▸ Stored data
%%
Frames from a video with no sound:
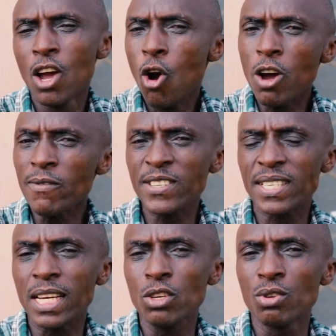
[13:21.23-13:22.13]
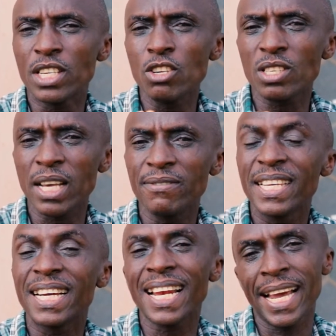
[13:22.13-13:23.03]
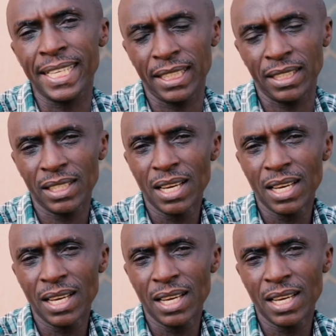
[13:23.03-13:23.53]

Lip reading: all of a sudden you see yourself declining.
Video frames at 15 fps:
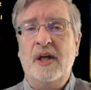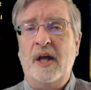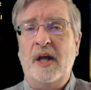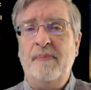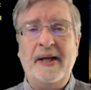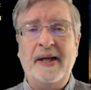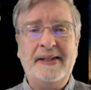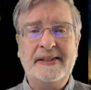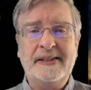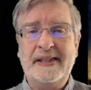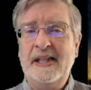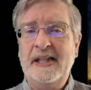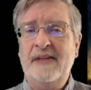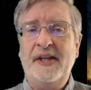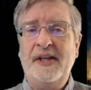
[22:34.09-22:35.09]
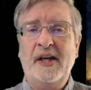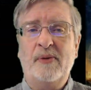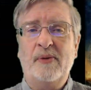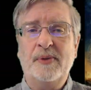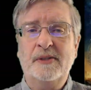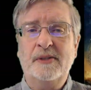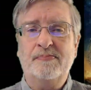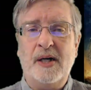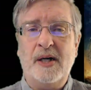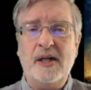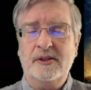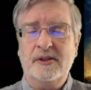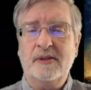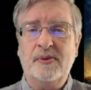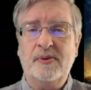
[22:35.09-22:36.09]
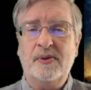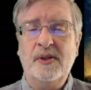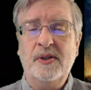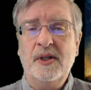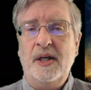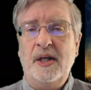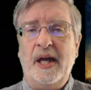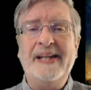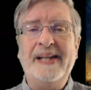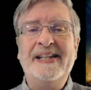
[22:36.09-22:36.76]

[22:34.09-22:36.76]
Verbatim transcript: and makes it live irresponsible and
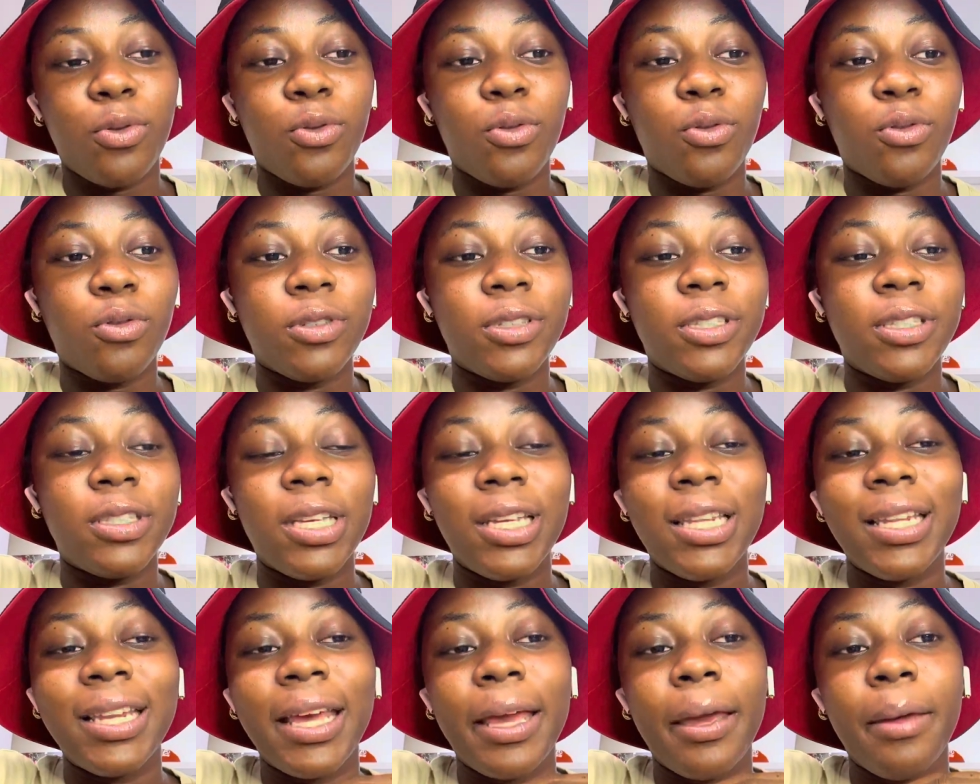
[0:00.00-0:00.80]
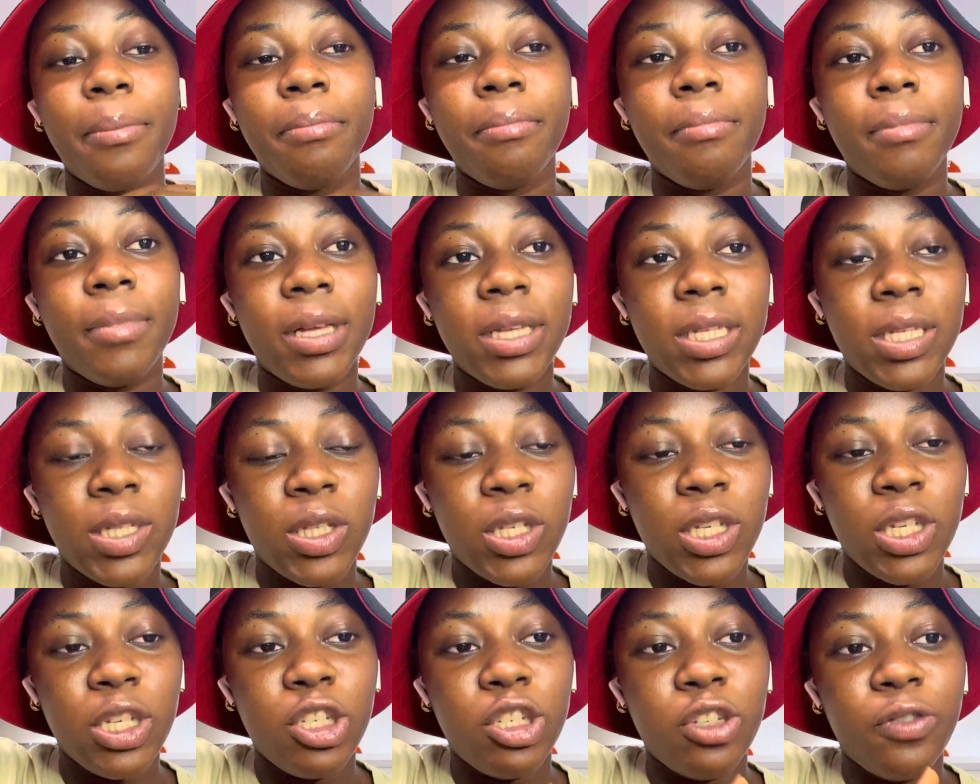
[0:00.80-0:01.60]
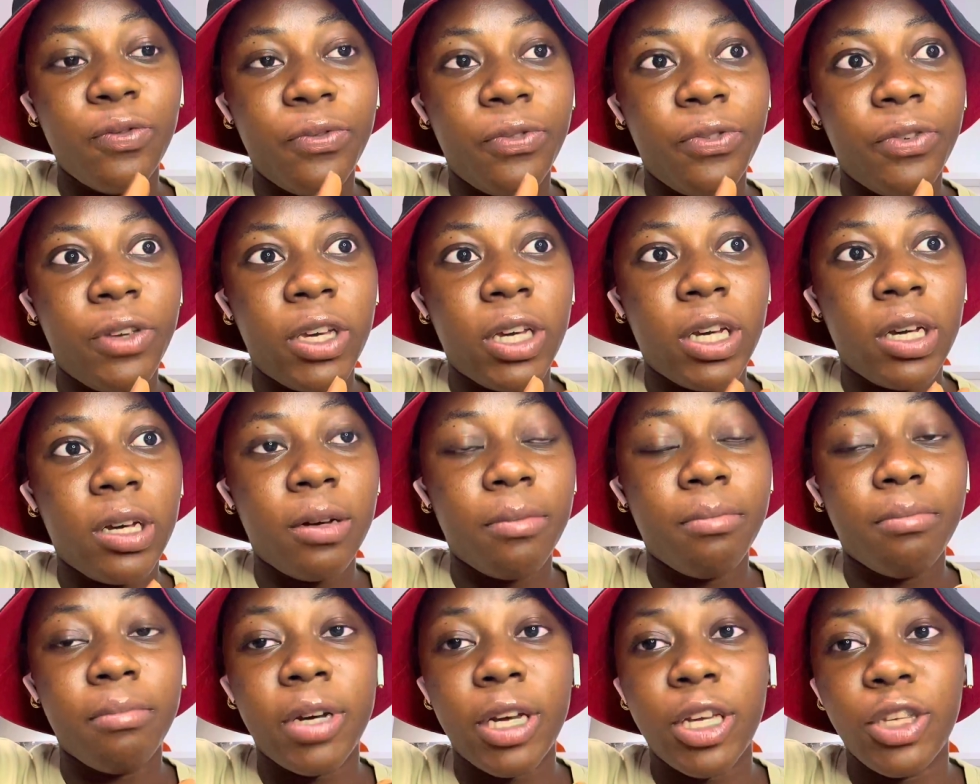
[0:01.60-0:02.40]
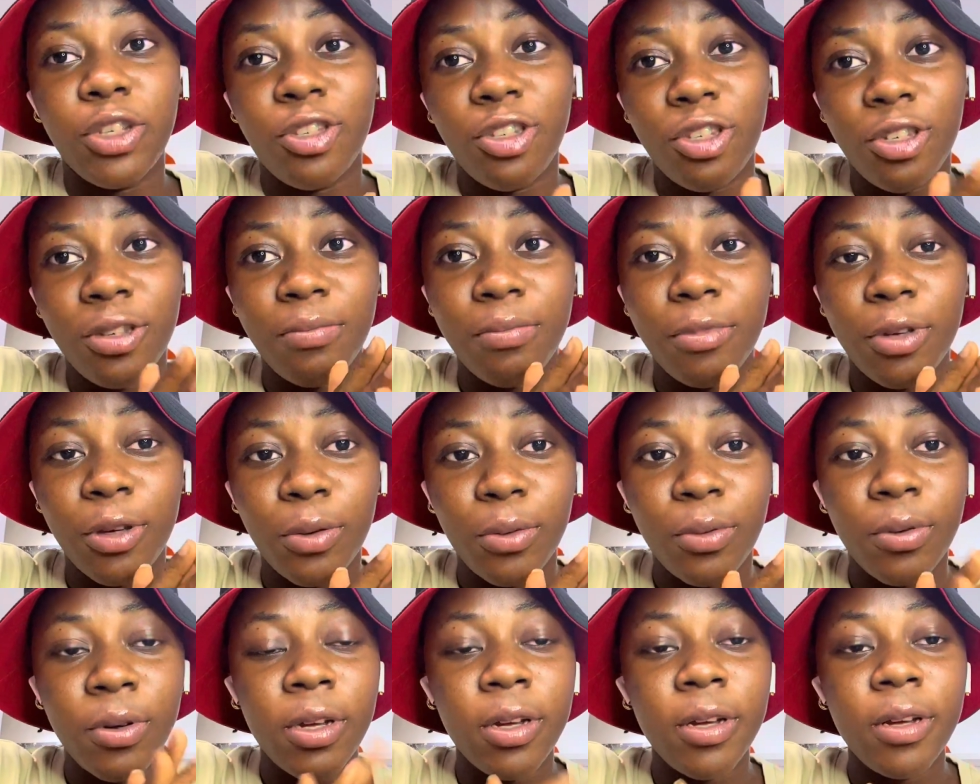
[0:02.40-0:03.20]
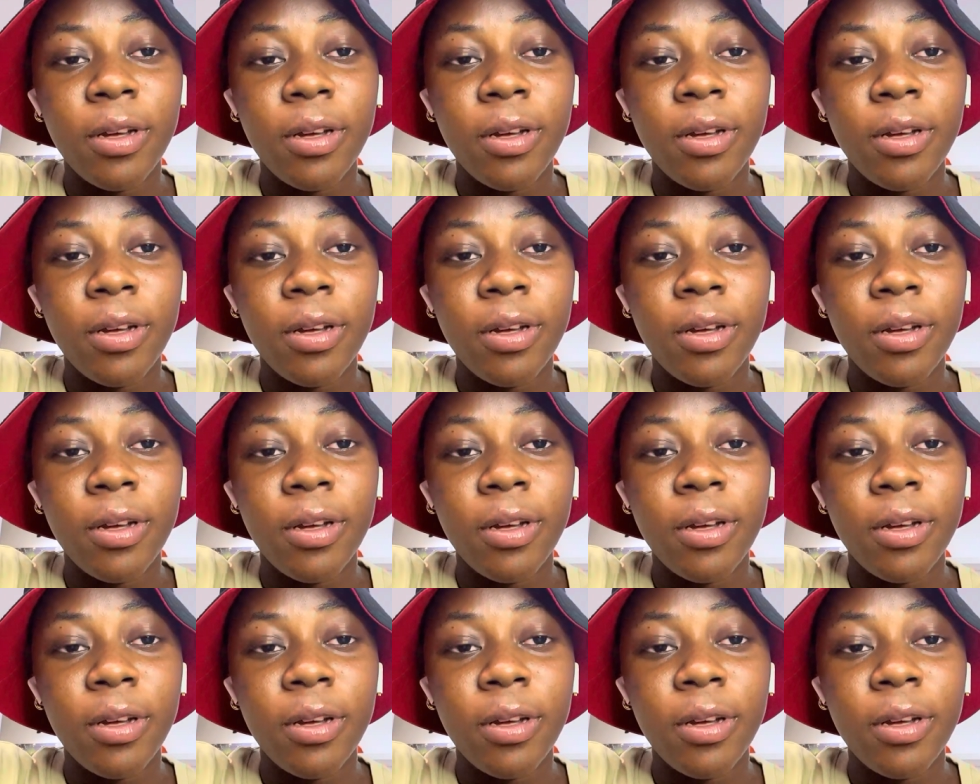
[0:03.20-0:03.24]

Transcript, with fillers: or send a message via my gmail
%%
▸ WHAT TO WORK ON
Keep the pictures out of the copy and write out the data exactly as it stands.

▸ RESPONSE TO THIS EXERCISE
Frames from a video with no sound:
[13:21.23-13:22.13]
[13:22.13-13:23.03]
[13:23.03-13:23.53]

Lip reading: all of a sudden you see yourself declining.
Video frames at 15 fps:
[22:34.09-22:35.09]
[22:35.09-22:36.09]
[22:36.09-22:36.76]

[22:34.09-22:36.76]
Verbatim transcript: and makes it live irresponsible and
[0:00.00-0:00.80]
[0:00.80-0:01.60]
[0:01.60-0:02.40]
[0:02.40-0:03.20]
[0:03.20-0:03.24]

Transcript, with fillers: or send a message via my gmail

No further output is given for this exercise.